Exercise details → Your task is to filter the entries and copy every line containing the string "frames".

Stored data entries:
════════════════

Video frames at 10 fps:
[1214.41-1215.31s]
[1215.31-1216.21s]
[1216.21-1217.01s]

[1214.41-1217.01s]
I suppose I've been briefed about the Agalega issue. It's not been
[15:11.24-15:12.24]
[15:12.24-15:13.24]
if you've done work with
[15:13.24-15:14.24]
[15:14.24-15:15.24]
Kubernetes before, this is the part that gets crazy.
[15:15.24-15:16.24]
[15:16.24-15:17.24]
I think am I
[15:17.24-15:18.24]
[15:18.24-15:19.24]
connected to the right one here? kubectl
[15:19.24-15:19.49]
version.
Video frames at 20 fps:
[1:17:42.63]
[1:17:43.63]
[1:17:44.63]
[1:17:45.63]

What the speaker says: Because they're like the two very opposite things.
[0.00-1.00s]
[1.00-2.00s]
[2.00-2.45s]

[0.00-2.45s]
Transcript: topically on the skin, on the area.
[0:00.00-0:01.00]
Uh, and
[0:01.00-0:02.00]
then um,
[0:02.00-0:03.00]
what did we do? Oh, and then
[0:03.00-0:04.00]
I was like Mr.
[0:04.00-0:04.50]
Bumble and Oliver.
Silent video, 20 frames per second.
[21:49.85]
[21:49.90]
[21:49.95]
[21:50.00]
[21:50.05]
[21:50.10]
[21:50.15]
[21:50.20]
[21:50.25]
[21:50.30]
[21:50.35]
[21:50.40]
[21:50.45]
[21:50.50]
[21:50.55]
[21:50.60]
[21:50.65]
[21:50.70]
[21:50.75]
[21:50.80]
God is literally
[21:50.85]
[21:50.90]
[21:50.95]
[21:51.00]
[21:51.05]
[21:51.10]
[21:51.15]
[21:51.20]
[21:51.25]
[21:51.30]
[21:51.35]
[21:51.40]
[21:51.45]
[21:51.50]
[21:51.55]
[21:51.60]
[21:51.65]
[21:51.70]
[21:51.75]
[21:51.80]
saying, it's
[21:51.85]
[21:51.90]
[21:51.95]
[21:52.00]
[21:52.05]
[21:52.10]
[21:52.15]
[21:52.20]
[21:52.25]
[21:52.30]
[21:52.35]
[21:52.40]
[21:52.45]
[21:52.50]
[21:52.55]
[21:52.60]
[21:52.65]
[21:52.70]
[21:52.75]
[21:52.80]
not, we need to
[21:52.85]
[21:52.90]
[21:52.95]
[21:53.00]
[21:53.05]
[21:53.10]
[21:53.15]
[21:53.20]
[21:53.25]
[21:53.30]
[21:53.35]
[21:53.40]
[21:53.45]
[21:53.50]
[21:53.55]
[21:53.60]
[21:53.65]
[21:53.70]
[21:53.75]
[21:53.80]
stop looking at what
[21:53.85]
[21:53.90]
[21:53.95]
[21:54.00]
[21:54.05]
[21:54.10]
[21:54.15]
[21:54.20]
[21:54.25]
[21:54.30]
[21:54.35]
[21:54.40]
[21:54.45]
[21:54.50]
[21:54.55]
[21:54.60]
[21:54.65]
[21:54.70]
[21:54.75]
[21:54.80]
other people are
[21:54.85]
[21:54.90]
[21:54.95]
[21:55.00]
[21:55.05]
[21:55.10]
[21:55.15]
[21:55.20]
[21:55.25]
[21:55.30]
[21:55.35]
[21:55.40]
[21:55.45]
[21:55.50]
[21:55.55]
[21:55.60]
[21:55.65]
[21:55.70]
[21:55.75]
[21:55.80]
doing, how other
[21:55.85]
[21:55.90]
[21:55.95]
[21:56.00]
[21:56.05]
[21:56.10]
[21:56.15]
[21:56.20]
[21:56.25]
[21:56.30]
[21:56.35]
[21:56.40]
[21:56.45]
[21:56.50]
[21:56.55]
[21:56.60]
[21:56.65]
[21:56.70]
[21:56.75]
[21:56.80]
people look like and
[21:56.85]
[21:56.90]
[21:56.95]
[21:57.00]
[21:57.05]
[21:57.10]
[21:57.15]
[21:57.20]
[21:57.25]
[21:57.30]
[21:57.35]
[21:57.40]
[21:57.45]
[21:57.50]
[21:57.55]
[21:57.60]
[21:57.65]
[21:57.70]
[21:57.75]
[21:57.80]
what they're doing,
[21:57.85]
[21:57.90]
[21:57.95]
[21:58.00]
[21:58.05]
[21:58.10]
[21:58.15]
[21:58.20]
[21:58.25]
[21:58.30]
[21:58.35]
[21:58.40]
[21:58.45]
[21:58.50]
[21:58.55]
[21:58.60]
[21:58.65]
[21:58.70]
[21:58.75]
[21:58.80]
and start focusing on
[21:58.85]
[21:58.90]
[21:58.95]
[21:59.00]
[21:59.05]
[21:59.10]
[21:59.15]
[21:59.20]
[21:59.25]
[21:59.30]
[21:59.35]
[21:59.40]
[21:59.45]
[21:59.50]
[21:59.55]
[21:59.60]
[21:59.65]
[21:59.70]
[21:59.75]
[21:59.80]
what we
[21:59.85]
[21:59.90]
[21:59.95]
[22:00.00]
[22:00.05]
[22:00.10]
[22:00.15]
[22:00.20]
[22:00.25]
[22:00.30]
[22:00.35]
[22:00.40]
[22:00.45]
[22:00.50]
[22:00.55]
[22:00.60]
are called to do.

════════════════

Written solution →
Video frames at 10 fps:
Video frames at 20 fps:
Silent video, 20 frames per second.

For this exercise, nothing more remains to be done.